Apple Inc.'s developer network

Apple Developer (formerly Apple Developer Connection) is Apple's website for software development tools, application programming interfaces (APIs), and technical resources. It contains resources to help software developers write software for the macOS, iOS, iPadOS, watchOS, tvOS and visionOS platforms. The site also hosts the Apple Developer Forums.

The applications are created in Xcode, or sometimes using other supported 3rd party programs. The apps can then be submitted to App Store Connect (formerly iTunes Connect) for review. Once approved, they can be distributed publicly via the respective app stores, i.e. App Store (iOS) for iOS and iPadOS apps, iMessage app store for Messages apps and Sticker pack apps, App Store (tvOS) for Apple TV apps, watchOS app store for Apple Watch apps with watchOS 6 and later, and via App Store (iOS) for earlier versions of watchOS. macOS apps are a notable exception to this, as they can be distributed similarly via Apple's Mac App Store or independently on the World Wide Web.

== Programs ==

=== Mac ===
The Mac developer program is a way for developers of Apple's macOS operating system to distribute their apps through the Mac App Store. It costs US$99/year. Unlike iOS, developers are not required to sign up for the program in order to distribute their applications. Mac applications can freely be distributed via the developer's website and/or any other method of distribution excluding the Mac App Store. The Mac Developer Program also provides developers with resources to help them distribute their Mac applications.

==Software leaks==
There have been several leaks of secret Apple software through the prerelease program, most notably the Mac OS X 10.4 Tiger leaks, in which Apple sued three men who allegedly obtained advance copies of Mac OS X 10.4 prerelease builds from the site and leaked it via BitTorrent.

==Attempted hacks==
On July 18, 2013, an intruder attempted to access sensitive personal information on Apple's developer servers. The information was encrypted, but Apple could not guarantee that some information about developers may have been accessed. The Developer website was taken down for "maintenance" that Thursday, and was said to be undergoing maintenance through Sunday, when Apple posted a notice on the site notifying users of the attempted hack. They have stated that they will be rebuilding their servers and the developer system to prevent this from happening in the future.
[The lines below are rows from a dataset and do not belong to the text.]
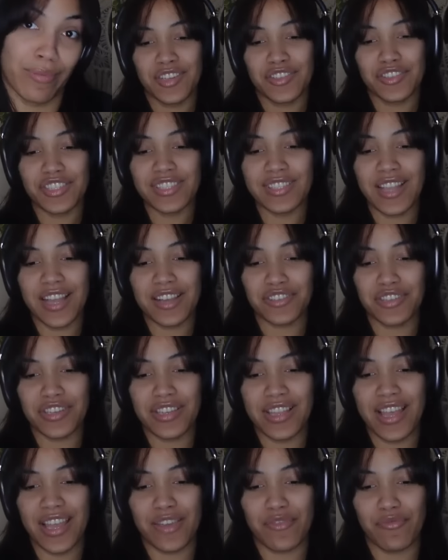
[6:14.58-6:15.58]
She's actually
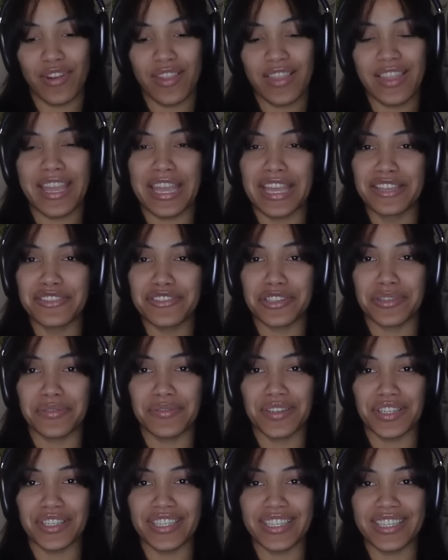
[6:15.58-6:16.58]
like really
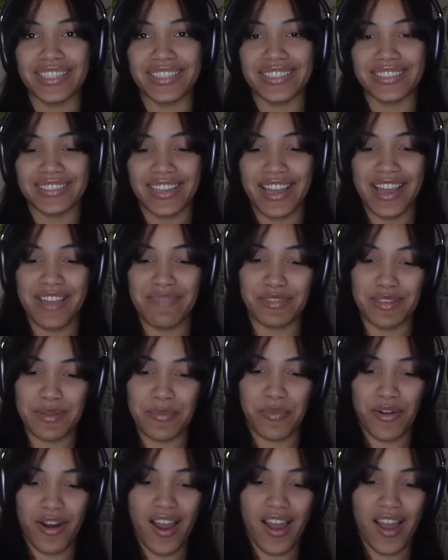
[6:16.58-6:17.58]
introverted. I'm
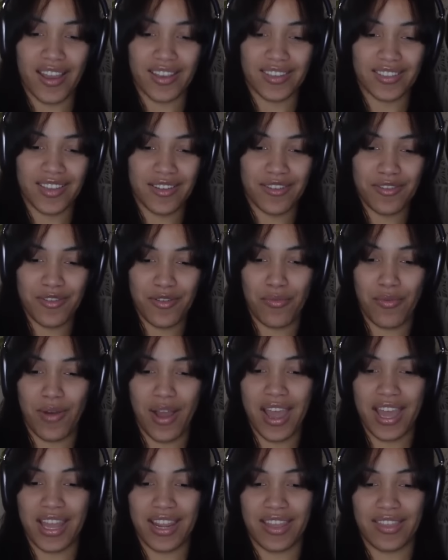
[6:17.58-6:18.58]
surprised. I don't know
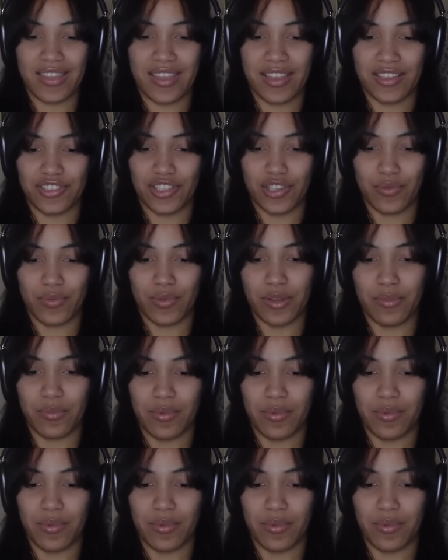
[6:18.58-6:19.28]
why I didn't think she would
==Developer tutorials and tools==
Apple provides free tutorials and guide support for their developer program.

In the beginning of July 2023, Apple finished construction on their Developer Center in Cupertino, California. During special events, developers are able to visit the center for one-on-one’s with Apple employees, demos of upcoming software, and more.

== Apple Security Research Device Program ==

The Security Research Device (SRD) is a specially fused iPhone that allows users to perform iOS security research without having to bypass its security features. Even though shell access is available, users can run any tools, choose their own entitlements, and customize the kernel. With the SRD, users can confidently report all their findings to Apple without the risk of losing access to the inner layers of iOS security. Any vulnerabilities users discover with the SRD are automatically considered for Apple Security Bounty.

The SRD program is available in many countries, such as Argentina, Armenia, Australia, Austria, Azerbaijan, Belgium, Bosnia and Herzegovina, Brazil, Bulgaria, Canada, Croatia, the Czech Republic, Denmark, Estonia, Finland, France, Georgia, Germany, Greece, Hungary, Iceland, India, Ireland, Italy, Japan, Latvia, Liechtenstein, Lithuania, Luxembourg, Moldova, Montenegro, Morocco, the Netherlands, New Zealand, North Macedonia, Norway, Poland, Portugal, Romania, Senegal, Serbia, Singapore, Slovakia, Slovenia, South Africa, South Korea, Spain, Sweden, Switzerland, the United Kingdom and the United States.